# [gtk] xfce et themes gtk3

## jotake

Bonjour, 

J'aurais voulu savoir si certains utilisent xfce avec des themes GTK3.

Je vous avoue être assez perdu dans la gestion des themes gtk sous linux... 

J'utilise depuis très longtemps x11-themes/gtk-chtheme pour appliquer les themes installé via emerge. Mais a priori il ne gére pas les theme gtk3.

Il y a une méthode particulière pour cela ?

----------

## kwenspc

Je pense que ce lien répond en parti à ta question Default to GTK+ 2 in 4.12

J'attends aussi de voir ce que ça va donner.
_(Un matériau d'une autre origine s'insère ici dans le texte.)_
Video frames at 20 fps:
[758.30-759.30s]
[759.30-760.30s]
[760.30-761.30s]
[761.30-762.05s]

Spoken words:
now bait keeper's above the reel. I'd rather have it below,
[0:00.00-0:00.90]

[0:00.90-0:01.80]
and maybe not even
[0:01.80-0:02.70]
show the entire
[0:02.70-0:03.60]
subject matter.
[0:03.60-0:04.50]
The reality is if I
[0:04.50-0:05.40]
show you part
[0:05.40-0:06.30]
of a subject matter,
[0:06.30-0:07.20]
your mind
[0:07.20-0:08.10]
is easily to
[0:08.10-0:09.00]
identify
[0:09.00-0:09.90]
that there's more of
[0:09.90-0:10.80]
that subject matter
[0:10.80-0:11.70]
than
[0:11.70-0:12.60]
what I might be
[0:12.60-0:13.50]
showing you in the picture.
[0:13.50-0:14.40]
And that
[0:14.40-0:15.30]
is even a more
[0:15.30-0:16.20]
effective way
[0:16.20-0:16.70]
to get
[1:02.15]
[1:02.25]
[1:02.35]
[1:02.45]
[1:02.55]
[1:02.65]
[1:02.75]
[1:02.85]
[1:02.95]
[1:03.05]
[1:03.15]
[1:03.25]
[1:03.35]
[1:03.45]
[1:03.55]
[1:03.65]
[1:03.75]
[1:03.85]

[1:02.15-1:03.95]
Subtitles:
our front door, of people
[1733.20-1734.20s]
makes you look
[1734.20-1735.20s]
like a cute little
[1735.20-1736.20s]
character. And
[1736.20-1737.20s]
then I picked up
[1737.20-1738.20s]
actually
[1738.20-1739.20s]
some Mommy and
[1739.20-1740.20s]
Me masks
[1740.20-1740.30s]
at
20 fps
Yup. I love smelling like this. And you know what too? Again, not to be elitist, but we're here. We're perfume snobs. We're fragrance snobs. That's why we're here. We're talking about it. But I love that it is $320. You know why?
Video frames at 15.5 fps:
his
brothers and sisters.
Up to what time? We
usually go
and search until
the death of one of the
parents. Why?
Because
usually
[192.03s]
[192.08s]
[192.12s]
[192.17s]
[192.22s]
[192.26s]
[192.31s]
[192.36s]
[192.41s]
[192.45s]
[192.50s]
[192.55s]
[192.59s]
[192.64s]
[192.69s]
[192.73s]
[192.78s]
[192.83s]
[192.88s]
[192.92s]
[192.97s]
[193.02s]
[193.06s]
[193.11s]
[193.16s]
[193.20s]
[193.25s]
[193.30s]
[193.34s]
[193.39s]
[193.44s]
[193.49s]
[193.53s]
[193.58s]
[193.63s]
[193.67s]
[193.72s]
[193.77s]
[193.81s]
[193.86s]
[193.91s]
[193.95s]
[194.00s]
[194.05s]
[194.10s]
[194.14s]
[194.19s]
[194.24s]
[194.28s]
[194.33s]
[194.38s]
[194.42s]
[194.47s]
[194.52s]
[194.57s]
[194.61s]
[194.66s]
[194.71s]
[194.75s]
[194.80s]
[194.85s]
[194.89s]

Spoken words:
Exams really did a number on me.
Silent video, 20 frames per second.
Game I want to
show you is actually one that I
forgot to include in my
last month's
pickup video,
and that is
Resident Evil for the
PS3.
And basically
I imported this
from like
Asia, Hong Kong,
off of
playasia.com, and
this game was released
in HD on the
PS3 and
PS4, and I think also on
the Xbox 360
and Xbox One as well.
Pour l'instant le peu d'application gtk3 ont un drôle de look (cad à la gnome 3... donc moche).

----------

## jotake

Merci pour le lien effectivement cela répond plus ou moins à ma question.

Faut avouer qu'une bonne partie des appli gnome gtk3 ont un rendu vraiment spécial actuellement sous xfce  :Sad: 

----------

## mdos

Bonjour,

J'utilise le thème GTK3 Orion ,je trouve qu'il donne plutôt bien :

http://gnome-look.org/content/show.php/?content=148527

----------